Directions for this task:
Write every record out again exactly, and keep images out of it.

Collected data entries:
::::::

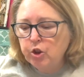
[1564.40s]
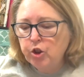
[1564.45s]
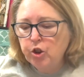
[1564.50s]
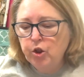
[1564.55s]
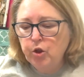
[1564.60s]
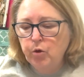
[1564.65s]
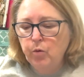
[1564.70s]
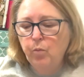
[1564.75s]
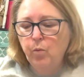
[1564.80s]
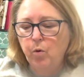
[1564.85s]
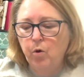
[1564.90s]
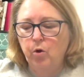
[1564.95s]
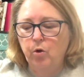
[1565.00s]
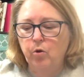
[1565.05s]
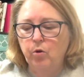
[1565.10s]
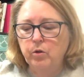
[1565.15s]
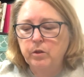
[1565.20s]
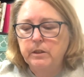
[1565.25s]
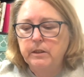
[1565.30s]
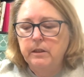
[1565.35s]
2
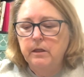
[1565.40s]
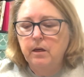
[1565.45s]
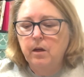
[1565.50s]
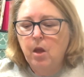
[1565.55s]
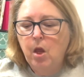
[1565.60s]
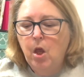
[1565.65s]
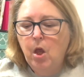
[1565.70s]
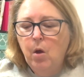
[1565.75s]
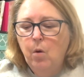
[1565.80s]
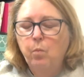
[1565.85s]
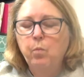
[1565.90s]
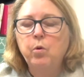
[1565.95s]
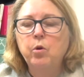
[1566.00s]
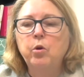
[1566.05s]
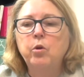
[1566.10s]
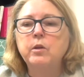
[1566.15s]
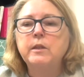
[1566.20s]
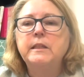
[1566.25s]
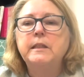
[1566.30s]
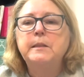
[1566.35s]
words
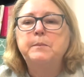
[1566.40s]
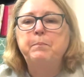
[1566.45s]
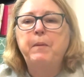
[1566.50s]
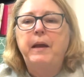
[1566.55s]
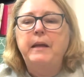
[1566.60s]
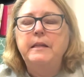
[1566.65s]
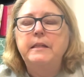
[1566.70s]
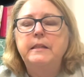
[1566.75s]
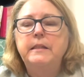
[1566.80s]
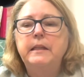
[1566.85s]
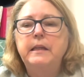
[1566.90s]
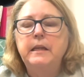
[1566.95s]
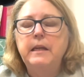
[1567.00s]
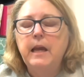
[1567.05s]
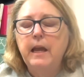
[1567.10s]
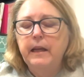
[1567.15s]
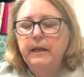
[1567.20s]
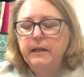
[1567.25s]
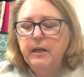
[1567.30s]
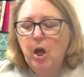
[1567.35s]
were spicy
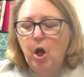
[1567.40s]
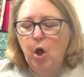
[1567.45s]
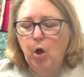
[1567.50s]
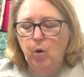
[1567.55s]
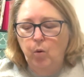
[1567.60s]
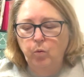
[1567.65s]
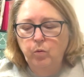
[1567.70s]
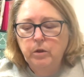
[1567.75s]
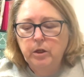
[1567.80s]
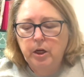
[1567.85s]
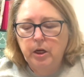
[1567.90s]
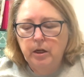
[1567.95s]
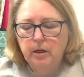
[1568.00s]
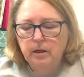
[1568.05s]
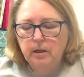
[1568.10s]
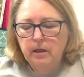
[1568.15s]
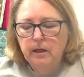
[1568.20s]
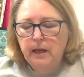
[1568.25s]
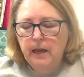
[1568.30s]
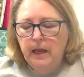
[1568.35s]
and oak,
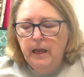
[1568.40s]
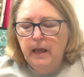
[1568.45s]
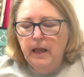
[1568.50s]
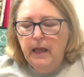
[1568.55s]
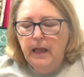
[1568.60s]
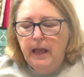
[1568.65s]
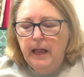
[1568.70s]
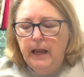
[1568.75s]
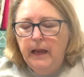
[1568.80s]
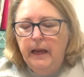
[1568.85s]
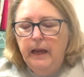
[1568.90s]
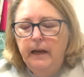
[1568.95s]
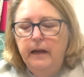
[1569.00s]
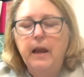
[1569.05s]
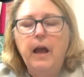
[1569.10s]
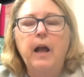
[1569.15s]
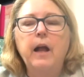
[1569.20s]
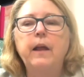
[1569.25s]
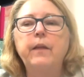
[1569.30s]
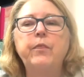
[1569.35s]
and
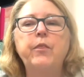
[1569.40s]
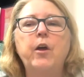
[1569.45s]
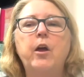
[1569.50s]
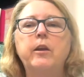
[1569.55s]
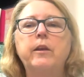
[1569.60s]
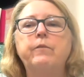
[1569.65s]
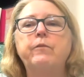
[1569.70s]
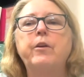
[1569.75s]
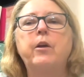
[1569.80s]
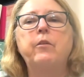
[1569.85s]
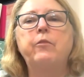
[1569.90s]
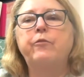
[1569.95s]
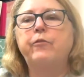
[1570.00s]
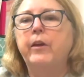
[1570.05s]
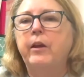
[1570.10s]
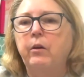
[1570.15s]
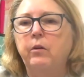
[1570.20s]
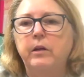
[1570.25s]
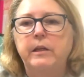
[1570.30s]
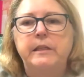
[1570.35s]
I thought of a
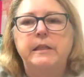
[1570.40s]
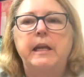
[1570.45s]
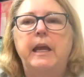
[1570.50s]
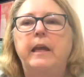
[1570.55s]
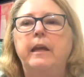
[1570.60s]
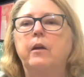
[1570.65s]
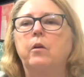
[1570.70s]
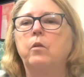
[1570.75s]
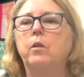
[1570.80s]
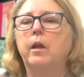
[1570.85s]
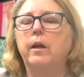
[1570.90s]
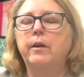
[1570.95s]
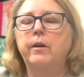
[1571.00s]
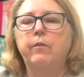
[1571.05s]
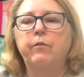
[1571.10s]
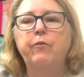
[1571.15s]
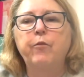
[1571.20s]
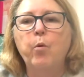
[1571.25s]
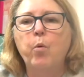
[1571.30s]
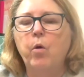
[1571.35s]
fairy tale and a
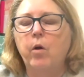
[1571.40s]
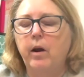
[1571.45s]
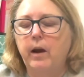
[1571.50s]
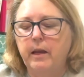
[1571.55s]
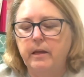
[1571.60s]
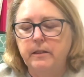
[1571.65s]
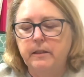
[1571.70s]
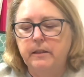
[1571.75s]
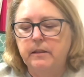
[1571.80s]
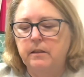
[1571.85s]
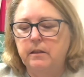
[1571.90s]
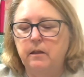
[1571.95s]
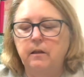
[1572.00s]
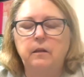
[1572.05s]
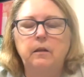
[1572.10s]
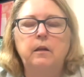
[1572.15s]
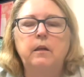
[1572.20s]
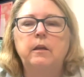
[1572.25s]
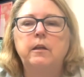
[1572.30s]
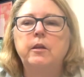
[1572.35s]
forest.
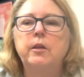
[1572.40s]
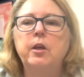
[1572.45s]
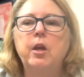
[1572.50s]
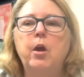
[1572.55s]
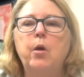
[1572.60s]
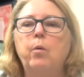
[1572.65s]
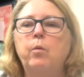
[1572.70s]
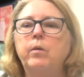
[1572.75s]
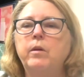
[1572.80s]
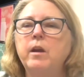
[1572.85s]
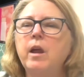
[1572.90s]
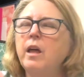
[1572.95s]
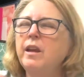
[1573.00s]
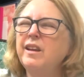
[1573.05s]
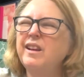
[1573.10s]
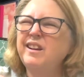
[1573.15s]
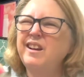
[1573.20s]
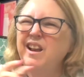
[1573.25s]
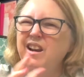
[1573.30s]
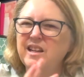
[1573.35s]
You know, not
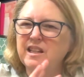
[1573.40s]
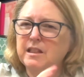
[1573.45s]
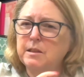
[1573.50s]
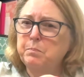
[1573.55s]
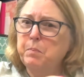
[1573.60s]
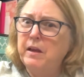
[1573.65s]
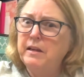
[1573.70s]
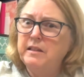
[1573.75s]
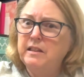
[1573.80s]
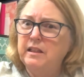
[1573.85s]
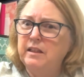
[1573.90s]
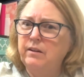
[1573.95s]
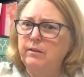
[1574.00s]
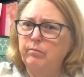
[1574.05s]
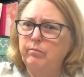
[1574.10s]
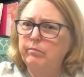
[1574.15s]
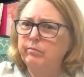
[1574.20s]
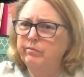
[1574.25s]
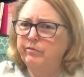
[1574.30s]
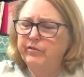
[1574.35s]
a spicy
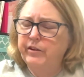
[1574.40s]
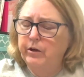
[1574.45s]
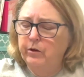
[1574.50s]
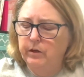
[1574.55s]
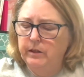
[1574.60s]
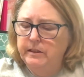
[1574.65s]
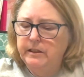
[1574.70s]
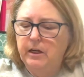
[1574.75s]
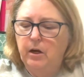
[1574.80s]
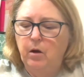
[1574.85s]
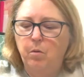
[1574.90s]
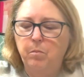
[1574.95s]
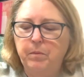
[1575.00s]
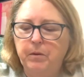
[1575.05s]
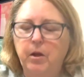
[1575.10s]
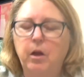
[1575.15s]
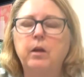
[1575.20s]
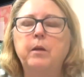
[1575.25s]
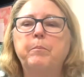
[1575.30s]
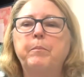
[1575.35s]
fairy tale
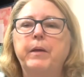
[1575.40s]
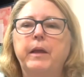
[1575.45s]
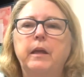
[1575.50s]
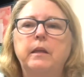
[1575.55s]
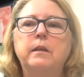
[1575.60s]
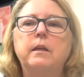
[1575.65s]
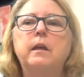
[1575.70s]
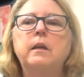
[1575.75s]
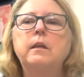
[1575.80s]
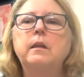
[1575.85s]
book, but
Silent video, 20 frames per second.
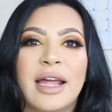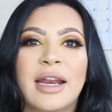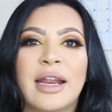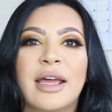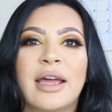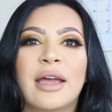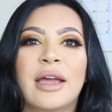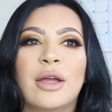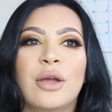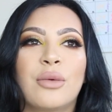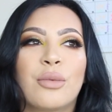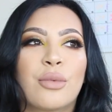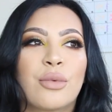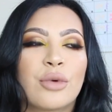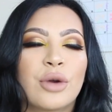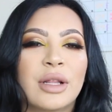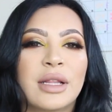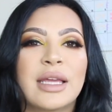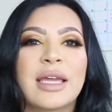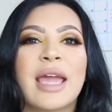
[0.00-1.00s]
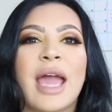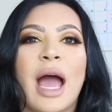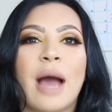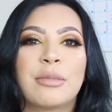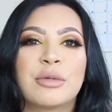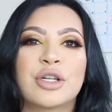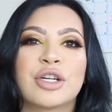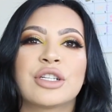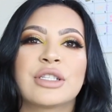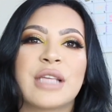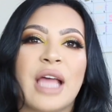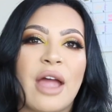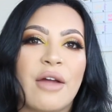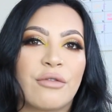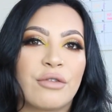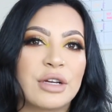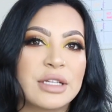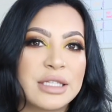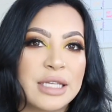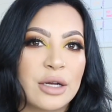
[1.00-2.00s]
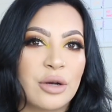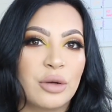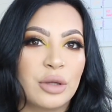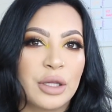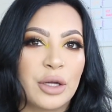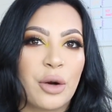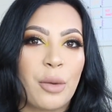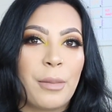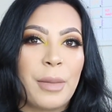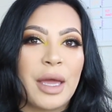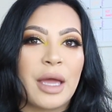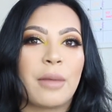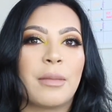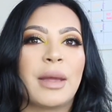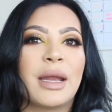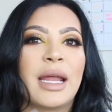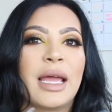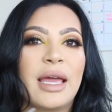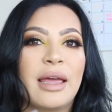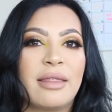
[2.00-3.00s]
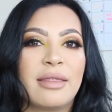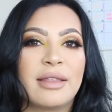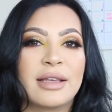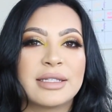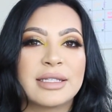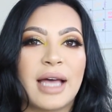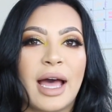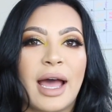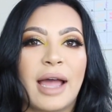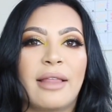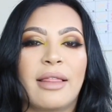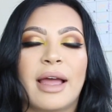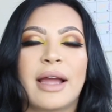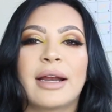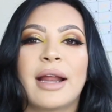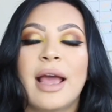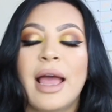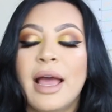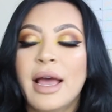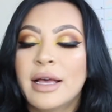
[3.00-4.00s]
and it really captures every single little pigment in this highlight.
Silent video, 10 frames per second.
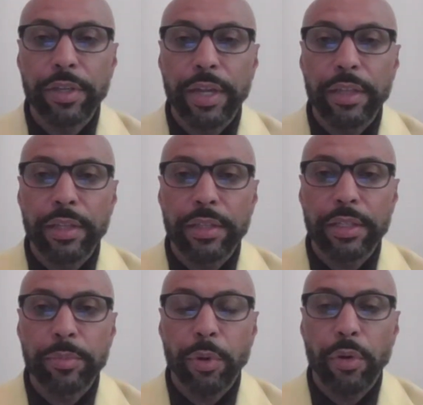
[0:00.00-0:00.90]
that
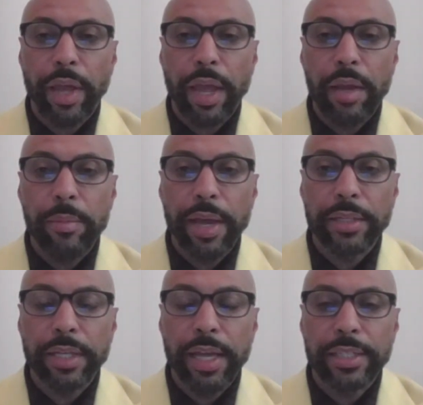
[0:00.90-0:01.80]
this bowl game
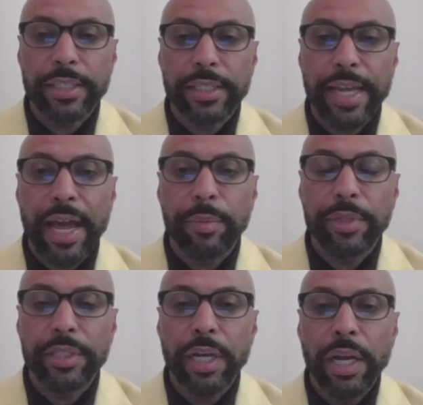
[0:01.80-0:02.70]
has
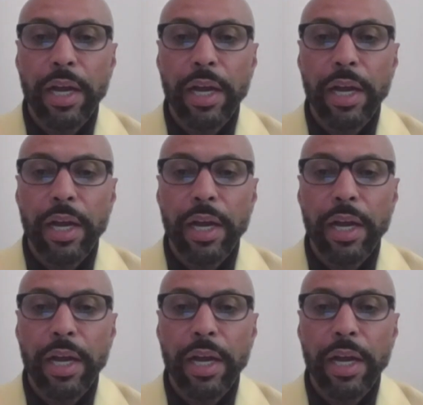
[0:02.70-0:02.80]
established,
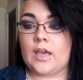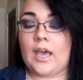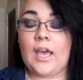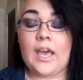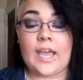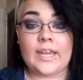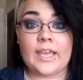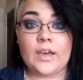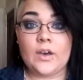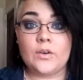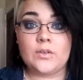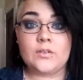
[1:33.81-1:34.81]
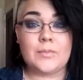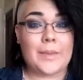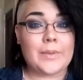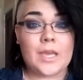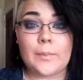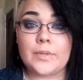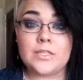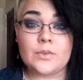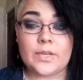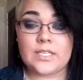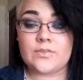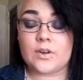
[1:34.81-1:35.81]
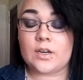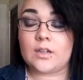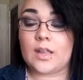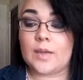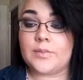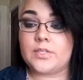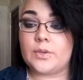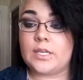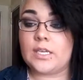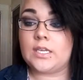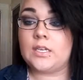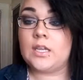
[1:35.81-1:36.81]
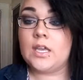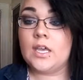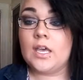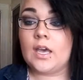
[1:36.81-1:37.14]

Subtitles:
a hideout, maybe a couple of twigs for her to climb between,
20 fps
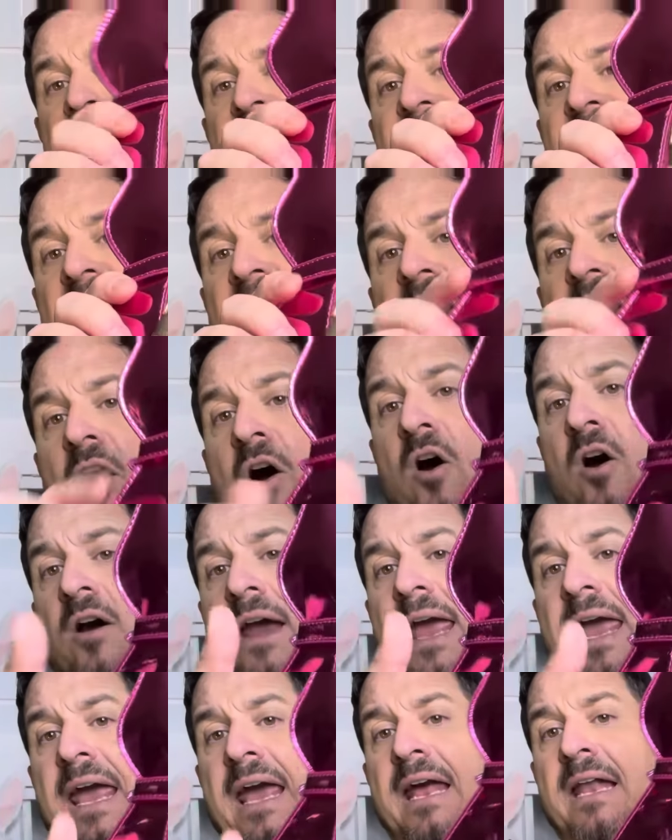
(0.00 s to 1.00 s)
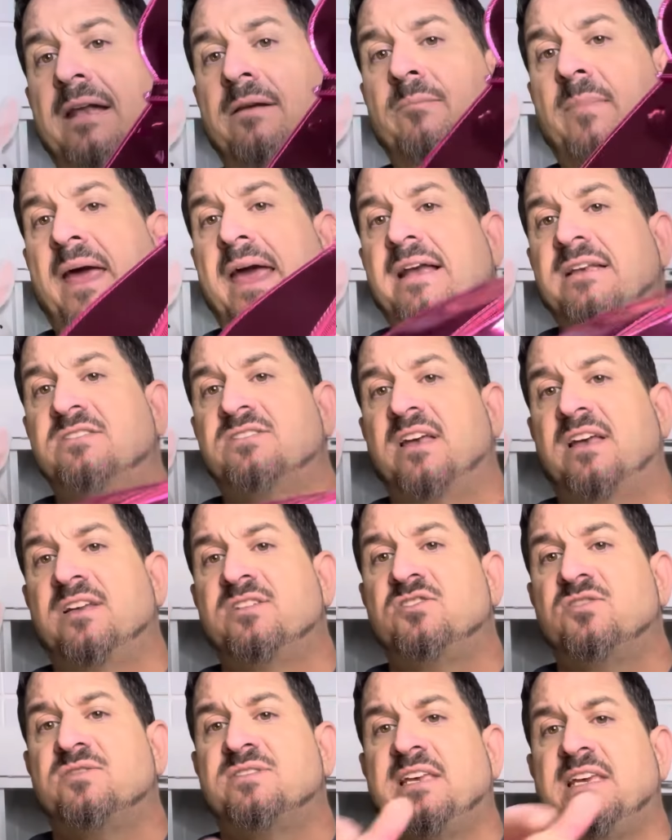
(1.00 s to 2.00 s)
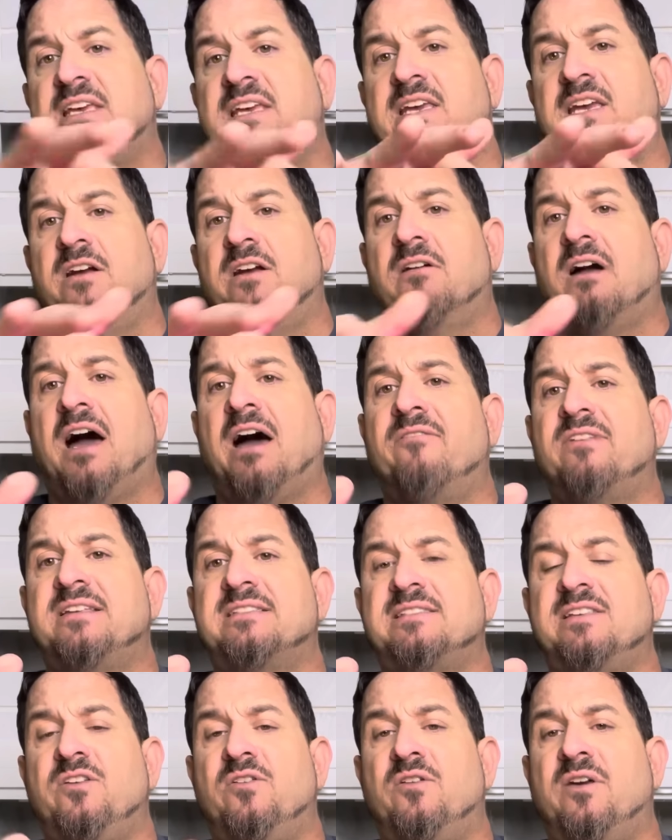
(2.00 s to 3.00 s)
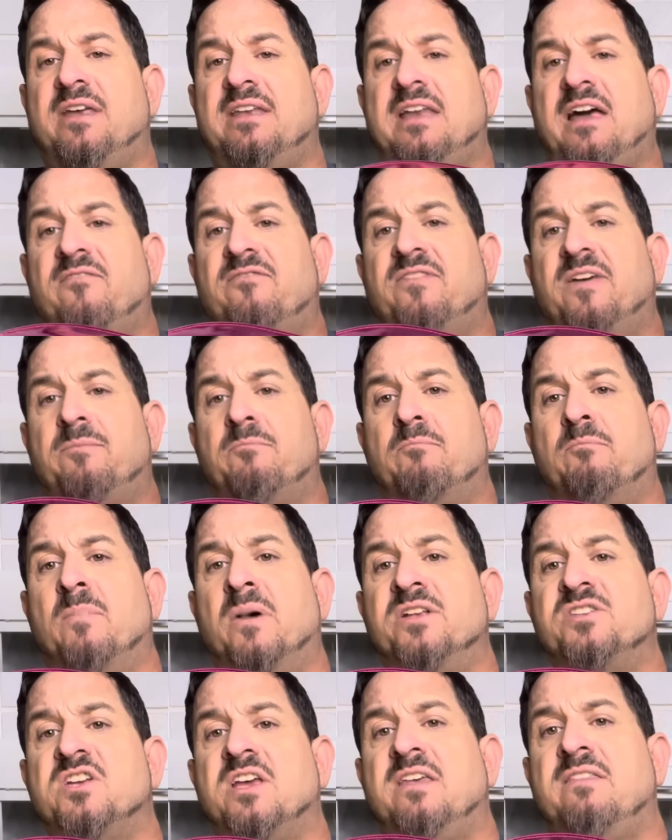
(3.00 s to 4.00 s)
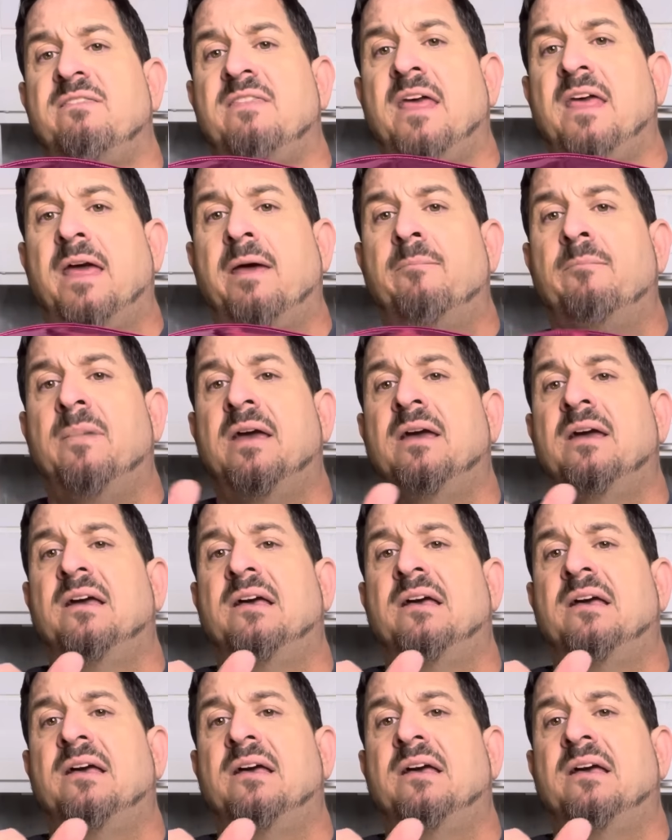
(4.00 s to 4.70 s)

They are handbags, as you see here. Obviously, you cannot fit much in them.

::::::

Result of the task:
[1564.40s]
[1564.45s]
[1564.50s]
[1564.55s]
[1564.60s]
[1564.65s]
[1564.70s]
[1564.75s]
[1564.80s]
[1564.85s]
[1564.90s]
[1564.95s]
[1565.00s]
[1565.05s]
[1565.10s]
[1565.15s]
[1565.20s]
[1565.25s]
[1565.30s]
[1565.35s]
2
[1565.40s]
[1565.45s]
[1565.50s]
[1565.55s]
[1565.60s]
[1565.65s]
[1565.70s]
[1565.75s]
[1565.80s]
[1565.85s]
[1565.90s]
[1565.95s]
[1566.00s]
[1566.05s]
[1566.10s]
[1566.15s]
[1566.20s]
[1566.25s]
[1566.30s]
[1566.35s]
words
[1566.40s]
[1566.45s]
[1566.50s]
[1566.55s]
[1566.60s]
[1566.65s]
[1566.70s]
[1566.75s]
[1566.80s]
[1566.85s]
[1566.90s]
[1566.95s]
[1567.00s]
[1567.05s]
[1567.10s]
[1567.15s]
[1567.20s]
[1567.25s]
[1567.30s]
[1567.35s]
were spicy
[1567.40s]
[1567.45s]
[1567.50s]
[1567.55s]
[1567.60s]
[1567.65s]
[1567.70s]
[1567.75s]
[1567.80s]
[1567.85s]
[1567.90s]
[1567.95s]
[1568.00s]
[1568.05s]
[1568.10s]
[1568.15s]
[1568.20s]
[1568.25s]
[1568.30s]
[1568.35s]
and oak,
[1568.40s]
[1568.45s]
[1568.50s]
[1568.55s]
[1568.60s]
[1568.65s]
[1568.70s]
[1568.75s]
[1568.80s]
[1568.85s]
[1568.90s]
[1568.95s]
[1569.00s]
[1569.05s]
[1569.10s]
[1569.15s]
[1569.20s]
[1569.25s]
[1569.30s]
[1569.35s]
and
[1569.40s]
[1569.45s]
[1569.50s]
[1569.55s]
[1569.60s]
[1569.65s]
[1569.70s]
[1569.75s]
[1569.80s]
[1569.85s]
[1569.90s]
[1569.95s]
[1570.00s]
[1570.05s]
[1570.10s]
[1570.15s]
[1570.20s]
[1570.25s]
[1570.30s]
[1570.35s]
I thought of a
[1570.40s]
[1570.45s]
[1570.50s]
[1570.55s]
[1570.60s]
[1570.65s]
[1570.70s]
[1570.75s]
[1570.80s]
[1570.85s]
[1570.90s]
[1570.95s]
[1571.00s]
[1571.05s]
[1571.10s]
[1571.15s]
[1571.20s]
[1571.25s]
[1571.30s]
[1571.35s]
fairy tale and a
[1571.40s]
[1571.45s]
[1571.50s]
[1571.55s]
[1571.60s]
[1571.65s]
[1571.70s]
[1571.75s]
[1571.80s]
[1571.85s]
[1571.90s]
[1571.95s]
[1572.00s]
[1572.05s]
[1572.10s]
[1572.15s]
[1572.20s]
[1572.25s]
[1572.30s]
[1572.35s]
forest.
[1572.40s]
[1572.45s]
[1572.50s]
[1572.55s]
[1572.60s]
[1572.65s]
[1572.70s]
[1572.75s]
[1572.80s]
[1572.85s]
[1572.90s]
[1572.95s]
[1573.00s]
[1573.05s]
[1573.10s]
[1573.15s]
[1573.20s]
[1573.25s]
[1573.30s]
[1573.35s]
You know, not
[1573.40s]
[1573.45s]
[1573.50s]
[1573.55s]
[1573.60s]
[1573.65s]
[1573.70s]
[1573.75s]
[1573.80s]
[1573.85s]
[1573.90s]
[1573.95s]
[1574.00s]
[1574.05s]
[1574.10s]
[1574.15s]
[1574.20s]
[1574.25s]
[1574.30s]
[1574.35s]
a spicy
[1574.40s]
[1574.45s]
[1574.50s]
[1574.55s]
[1574.60s]
[1574.65s]
[1574.70s]
[1574.75s]
[1574.80s]
[1574.85s]
[1574.90s]
[1574.95s]
[1575.00s]
[1575.05s]
[1575.10s]
[1575.15s]
[1575.20s]
[1575.25s]
[1575.30s]
[1575.35s]
fairy tale
[1575.40s]
[1575.45s]
[1575.50s]
[1575.55s]
[1575.60s]
[1575.65s]
[1575.70s]
[1575.75s]
[1575.80s]
[1575.85s]
book, but
Silent video, 20 frames per second.
[0.00-1.00s]
[1.00-2.00s]
[2.00-3.00s]
[3.00-4.00s]
and it really captures every single little pigment in this highlight.
Silent video, 10 frames per second.
[0:00.00-0:00.90]
that
[0:00.90-0:01.80]
this bowl game
[0:01.80-0:02.70]
has
[0:02.70-0:02.80]
established,
[1:33.81-1:34.81]
[1:34.81-1:35.81]
[1:35.81-1:36.81]
[1:36.81-1:37.14]

Subtitles:
a hideout, maybe a couple of twigs for her to climb between,
20 fps
(0.00 s to 1.00 s)
(1.00 s to 2.00 s)
(2.00 s to 3.00 s)
(3.00 s to 4.00 s)
(4.00 s to 4.70 s)

They are handbags, as you see here. Obviously, you cannot fit much in them.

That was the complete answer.